Peter checked his alarm clock. The hour hand was at noon. “Sorry, Mr. J, must’ve over… wait a minute, I’m a freelancer! I make my own hours!”
“The hell you do! You signed a contract and by God, you’ll earn that 401(k) of yours!”
“What’s a 401(k)?”
“Parker, stop asking stupid questions and get in here or you’re fired!”
“You can’t fire me, I don’t work for you. And even if I did, I would take the day off so I could go on a lunch date with April.”
“Who in the blue blazing hell is April?”
She was nobody. Perfectly pretty, perfectly intelligent, but Peter felt no chemistry with her and he’d agreed to her proposal mostly because Aunt May worried about a thirtysomething man who didn’t have a woman in his life. If only she knew he was Spider-Man and not… faygele.
“She could be the girlfriend of one Peter Benjamin Parker!” Peter replied defiantly.

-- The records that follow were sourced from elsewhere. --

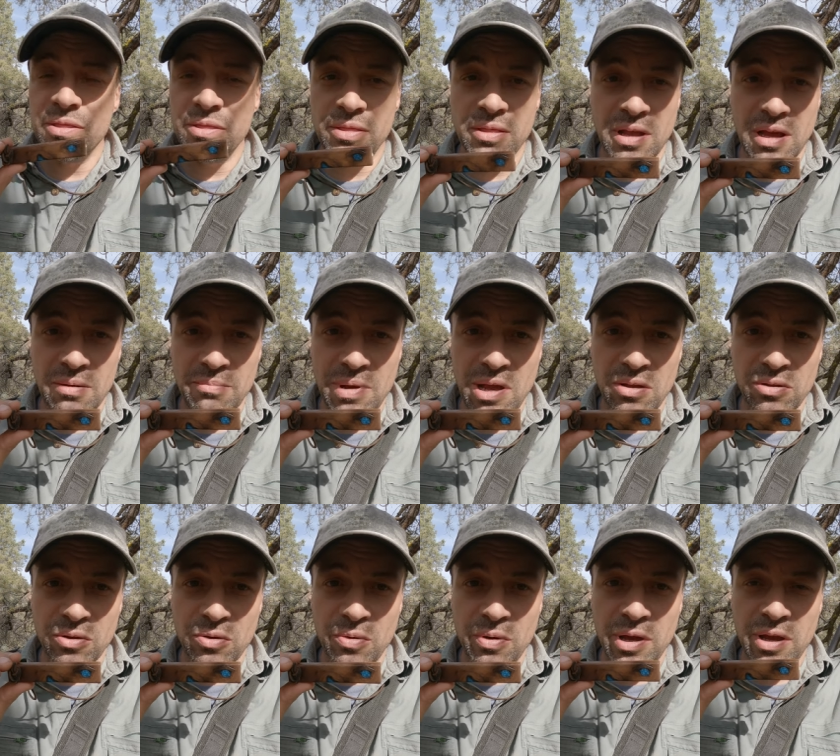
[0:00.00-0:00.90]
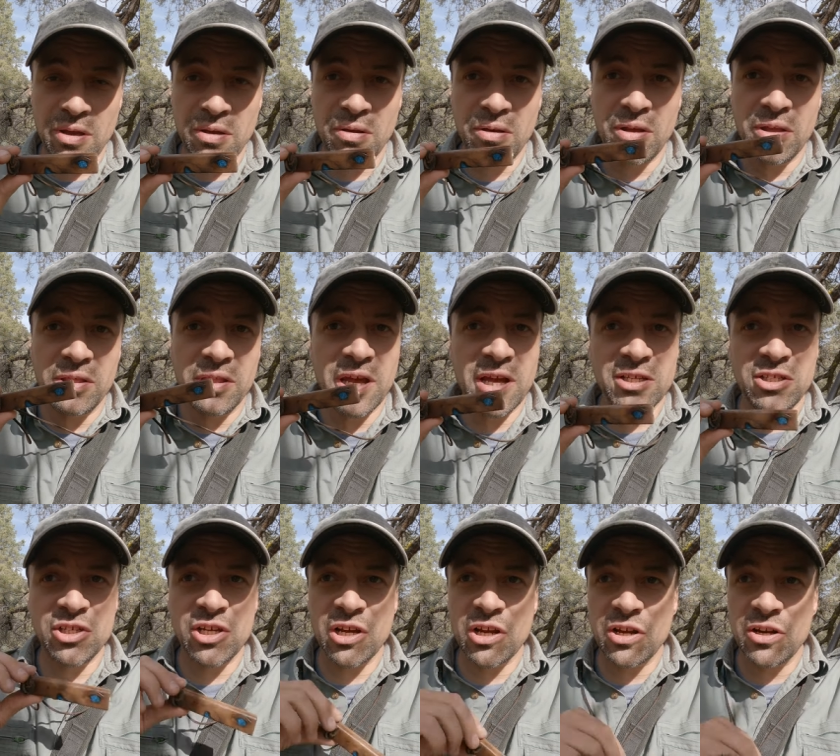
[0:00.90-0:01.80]
Not mountain quail, not
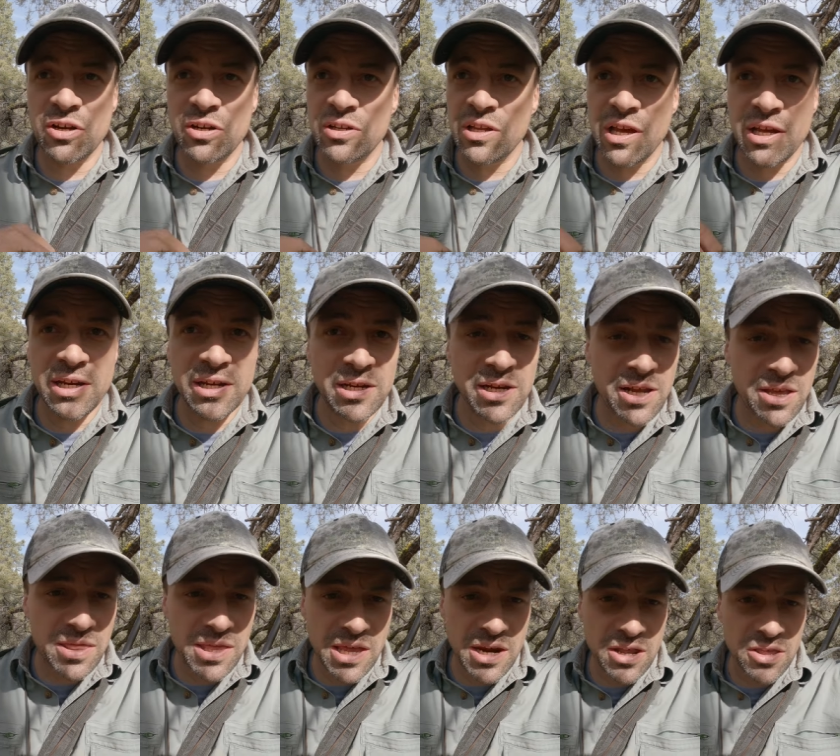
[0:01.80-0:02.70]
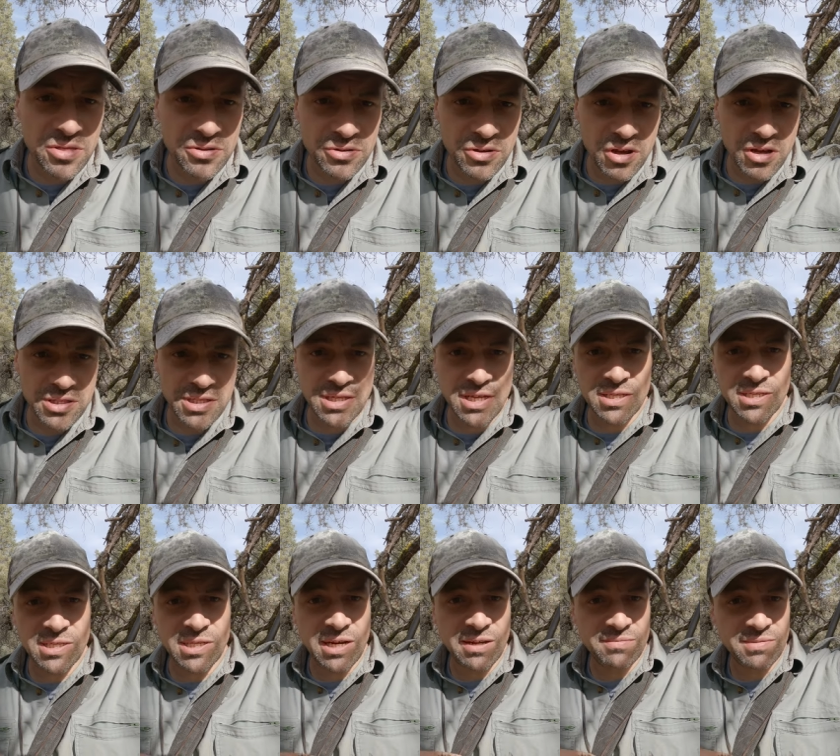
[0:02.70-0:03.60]
chukar, not any of that other
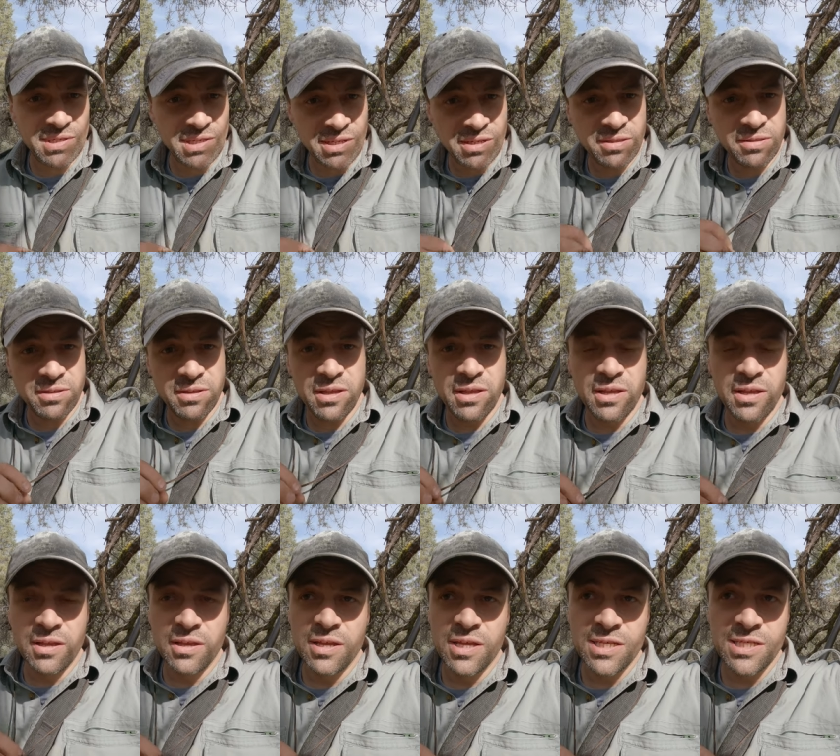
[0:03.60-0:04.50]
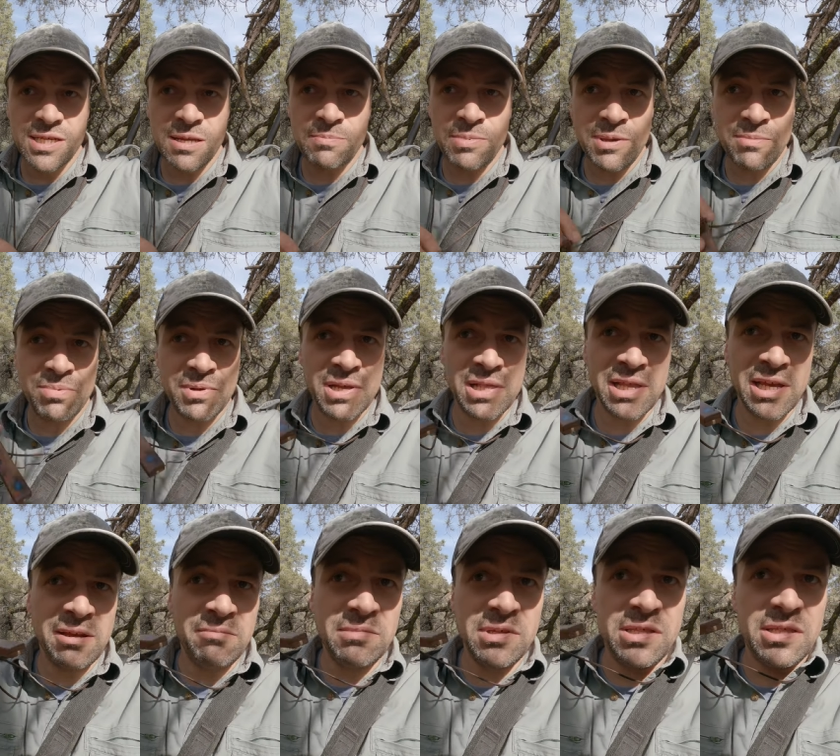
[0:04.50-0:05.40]
nonsense that I've seen some people
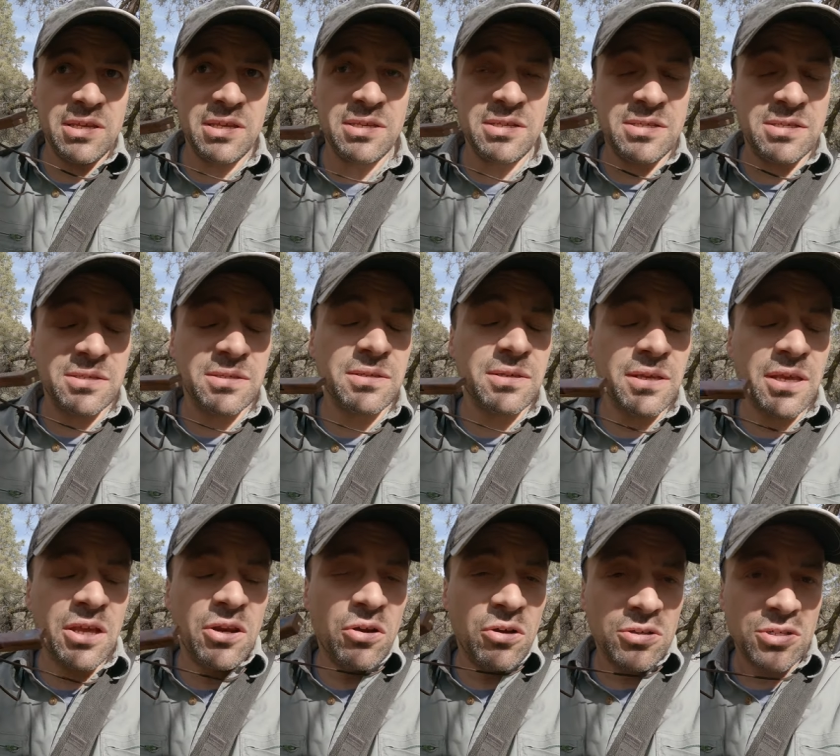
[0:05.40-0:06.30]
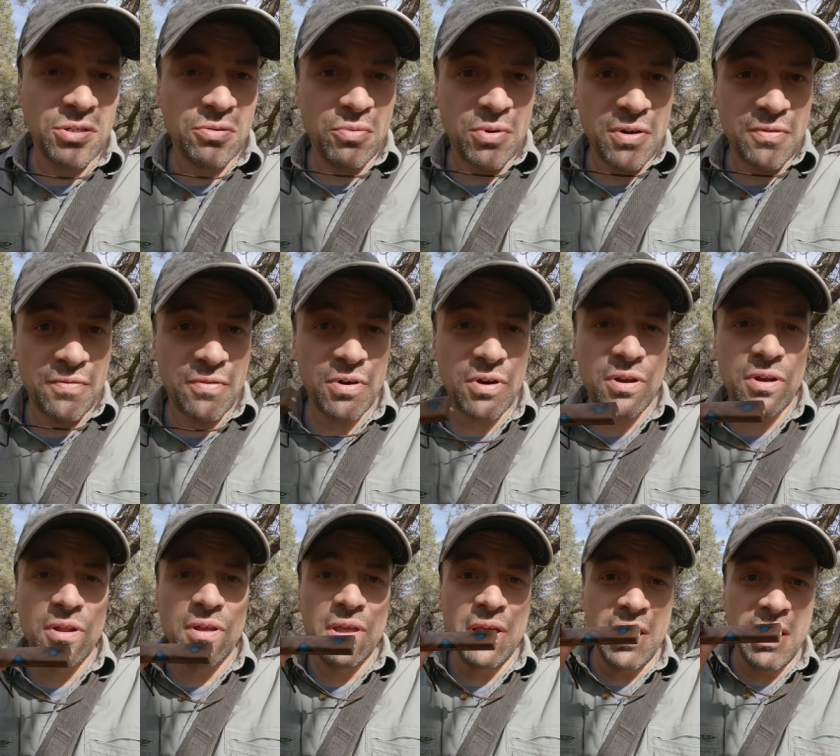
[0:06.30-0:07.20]
claim that these can also work for.
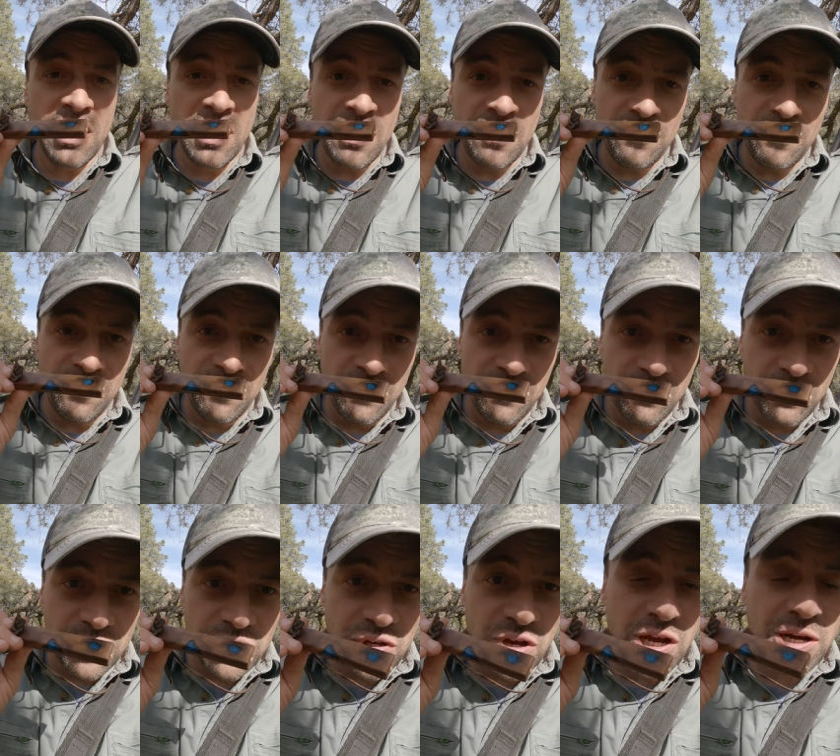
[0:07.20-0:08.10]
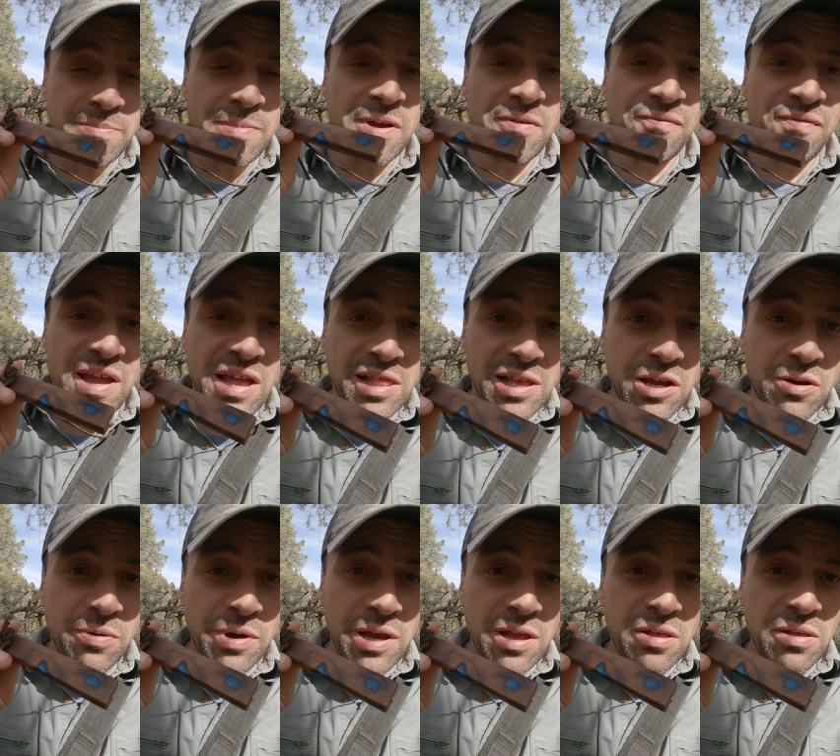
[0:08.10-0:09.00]
We're talking about Valley
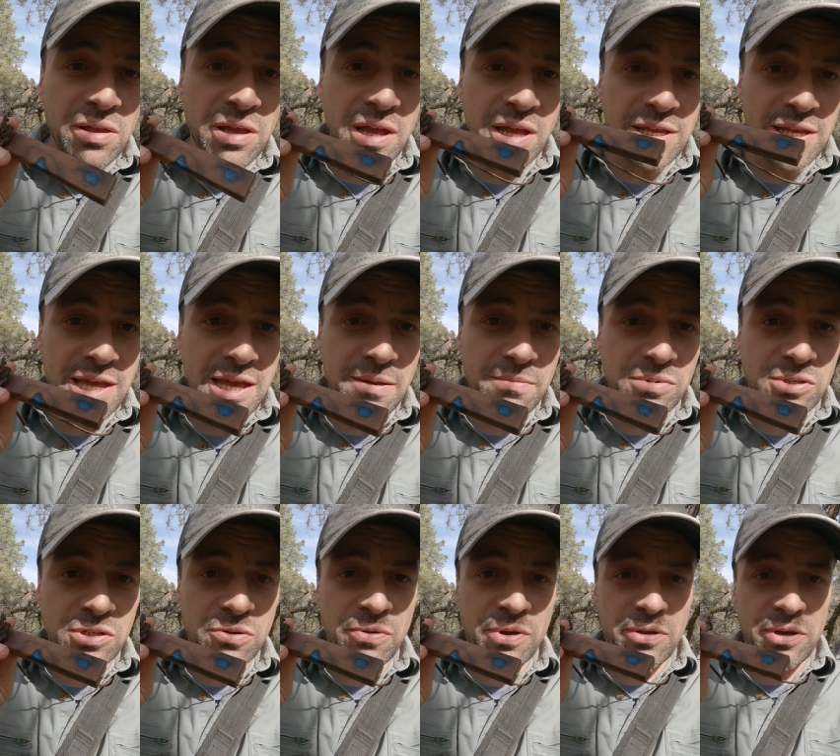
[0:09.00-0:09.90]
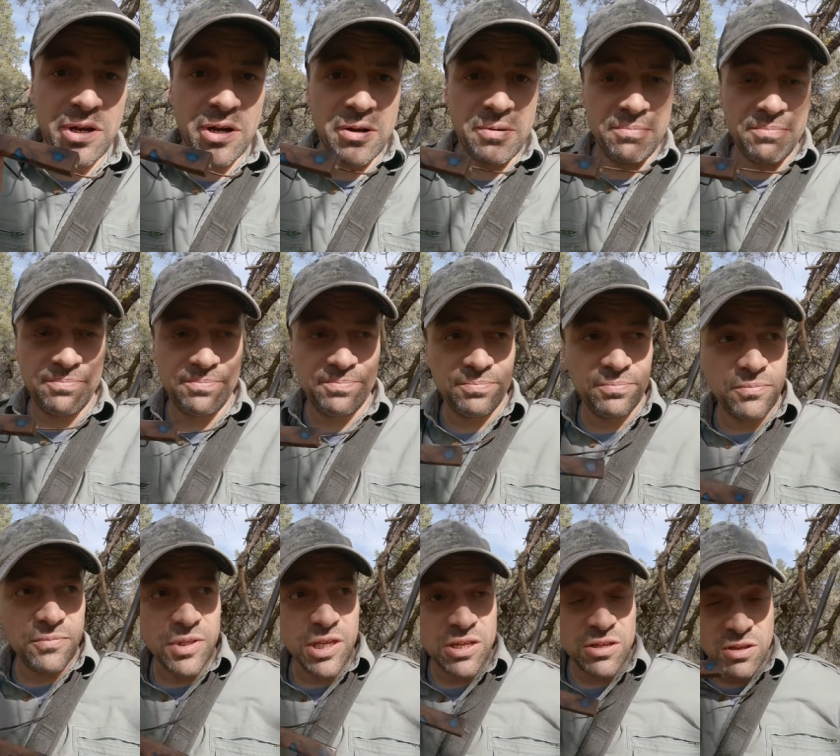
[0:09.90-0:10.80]
quail and Gambel's quail here.
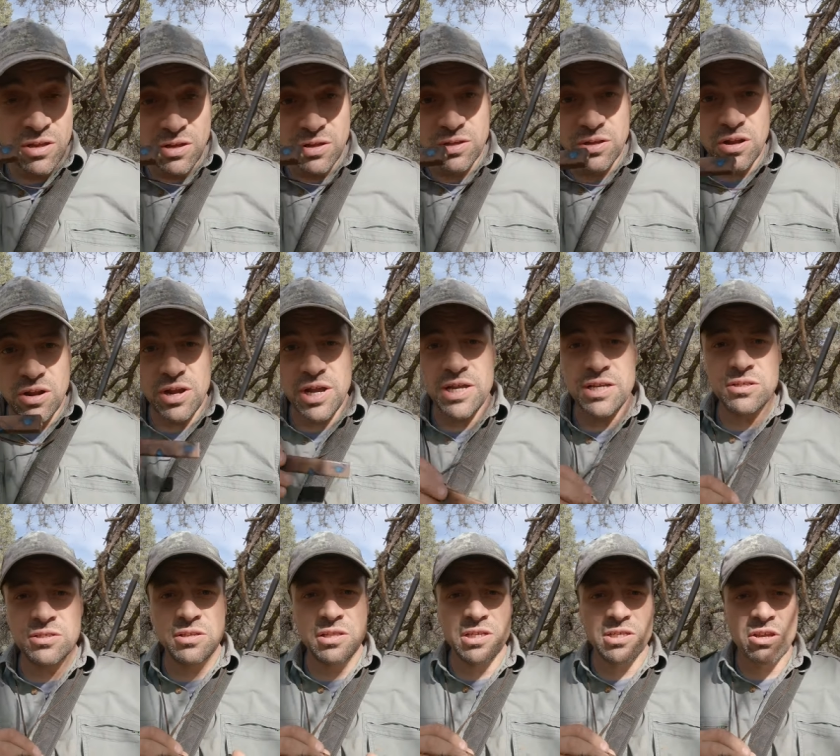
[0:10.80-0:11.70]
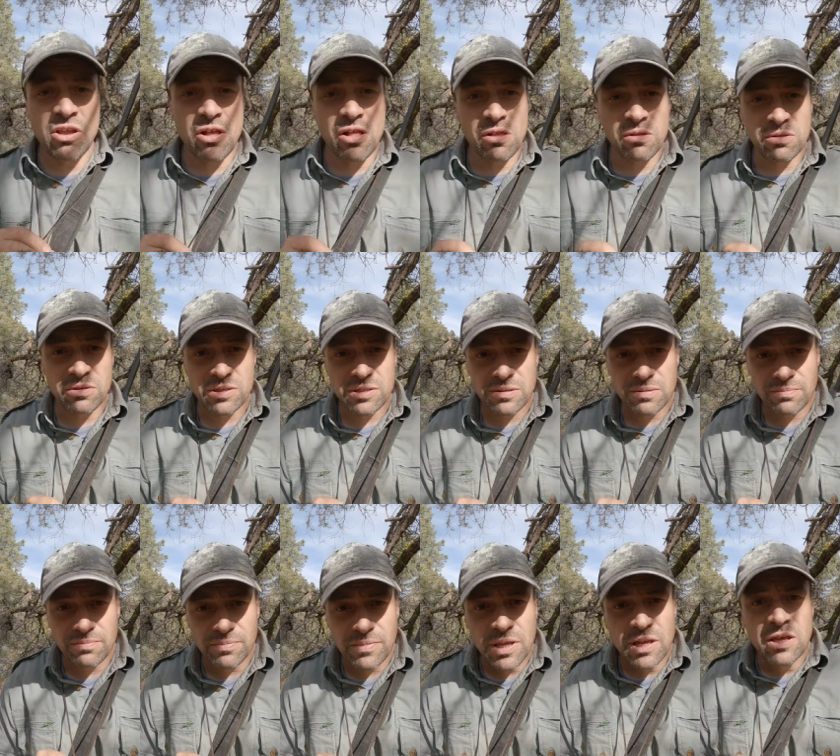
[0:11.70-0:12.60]
All right, so let's call.
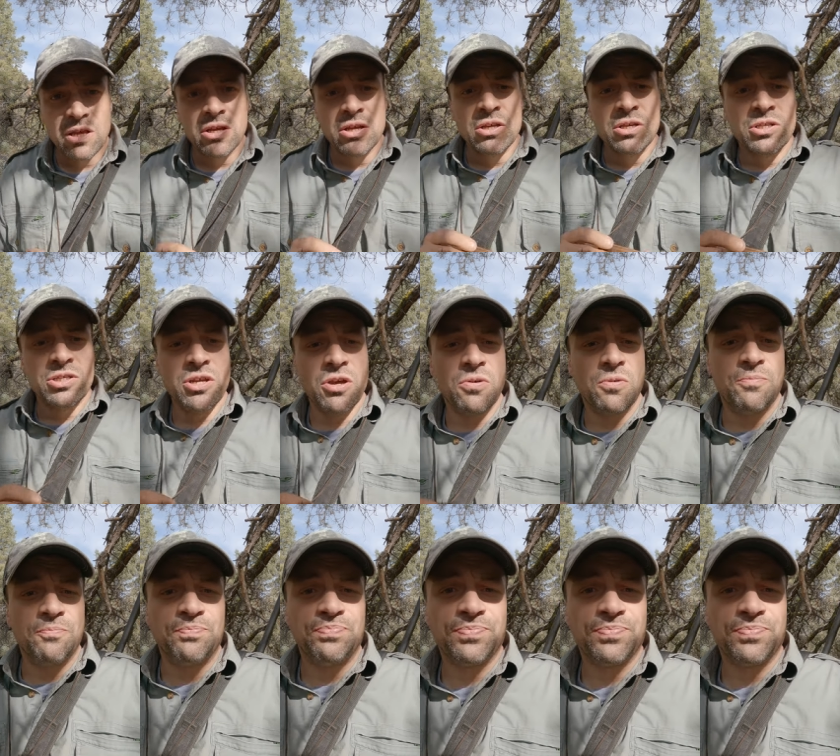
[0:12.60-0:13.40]
So,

“And what’ll your wife have to say about that!?”
“I’m not married.” Peter counted them off on his fingers. “And I don’t work for you. And how’d you even get this number?”
There was a dry rattle at the other end of the line that Peter knew what his boss venting his rage through his cigar. “Mary. Jane. Watson. Parker. Ring any bells?”
“No. I know a Mary-Jane Watson, but we’re certainly not married. I’m thirty, that’s far too young and approachable to be wed!”
“…go back to bed, Parker.”
“Sure thing, JJ.”
With that, Parker hung up the phone and went back to sleep.
Fifteen minutes later, he woke up to a vicious pounding at the door. “PARKER! PARKER! OPEN THIS BLASTED DOOR BEFORE I CALL THE POLICE ON YOU! NO-GOOD CONFOUNDED BIGAMIST…”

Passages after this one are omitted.